Brief |
Once the line containing "[0:01.50-0:02.50]" is found, copy that line and all remaining lines of the records exactly, including the last one, and add nothing.

[Stored data entries]
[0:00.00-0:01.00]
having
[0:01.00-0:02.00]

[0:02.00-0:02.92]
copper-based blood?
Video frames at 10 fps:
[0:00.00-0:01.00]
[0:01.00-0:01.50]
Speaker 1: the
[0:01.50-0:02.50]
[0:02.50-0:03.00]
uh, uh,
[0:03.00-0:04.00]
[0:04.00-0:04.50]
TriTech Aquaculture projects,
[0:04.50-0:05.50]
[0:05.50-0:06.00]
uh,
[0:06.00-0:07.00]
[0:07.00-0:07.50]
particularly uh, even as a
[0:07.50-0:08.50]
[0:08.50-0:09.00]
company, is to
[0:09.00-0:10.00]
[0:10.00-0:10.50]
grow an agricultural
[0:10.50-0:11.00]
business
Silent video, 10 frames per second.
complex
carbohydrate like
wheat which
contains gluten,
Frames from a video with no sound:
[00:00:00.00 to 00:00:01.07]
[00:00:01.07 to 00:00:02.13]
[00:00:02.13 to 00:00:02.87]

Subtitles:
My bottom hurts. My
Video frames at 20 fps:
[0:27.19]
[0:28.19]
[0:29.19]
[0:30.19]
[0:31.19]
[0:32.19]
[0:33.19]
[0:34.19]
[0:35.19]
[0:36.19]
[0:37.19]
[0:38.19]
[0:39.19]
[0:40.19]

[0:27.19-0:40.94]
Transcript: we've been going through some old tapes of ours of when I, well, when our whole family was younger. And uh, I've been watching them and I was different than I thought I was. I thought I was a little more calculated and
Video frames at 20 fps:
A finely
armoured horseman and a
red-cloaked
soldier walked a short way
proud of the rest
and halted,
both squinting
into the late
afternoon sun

Exercise result |
[0:01.50-0:02.50]
[0:02.50-0:03.00]
uh, uh,
[0:03.00-0:04.00]
[0:04.00-0:04.50]
TriTech Aquaculture projects,
[0:04.50-0:05.50]
[0:05.50-0:06.00]
uh,
[0:06.00-0:07.00]
[0:07.00-0:07.50]
particularly uh, even as a
[0:07.50-0:08.50]
[0:08.50-0:09.00]
company, is to
[0:09.00-0:10.00]
[0:10.00-0:10.50]
grow an agricultural
[0:10.50-0:11.00]
business
Silent video, 10 frames per second.
complex
carbohydrate like
wheat which
contains gluten,
Frames from a video with no sound:
[00:00:00.00 to 00:00:01.07]
[00:00:01.07 to 00:00:02.13]
[00:00:02.13 to 00:00:02.87]

Subtitles:
My bottom hurts. My
Video frames at 20 fps:
[0:27.19]
[0:28.19]
[0:29.19]
[0:30.19]
[0:31.19]
[0:32.19]
[0:33.19]
[0:34.19]
[0:35.19]
[0:36.19]
[0:37.19]
[0:38.19]
[0:39.19]
[0:40.19]

[0:27.19-0:40.94]
Transcript: we've been going through some old tapes of ours of when I, well, when our whole family was younger. And uh, I've been watching them and I was different than I thought I was. I thought I was a little more calculated and
Video frames at 20 fps:
A finely
armoured horseman and a
red-cloaked
soldier walked a short way
proud of the rest
and halted,
both squinting
into the late
afternoon sun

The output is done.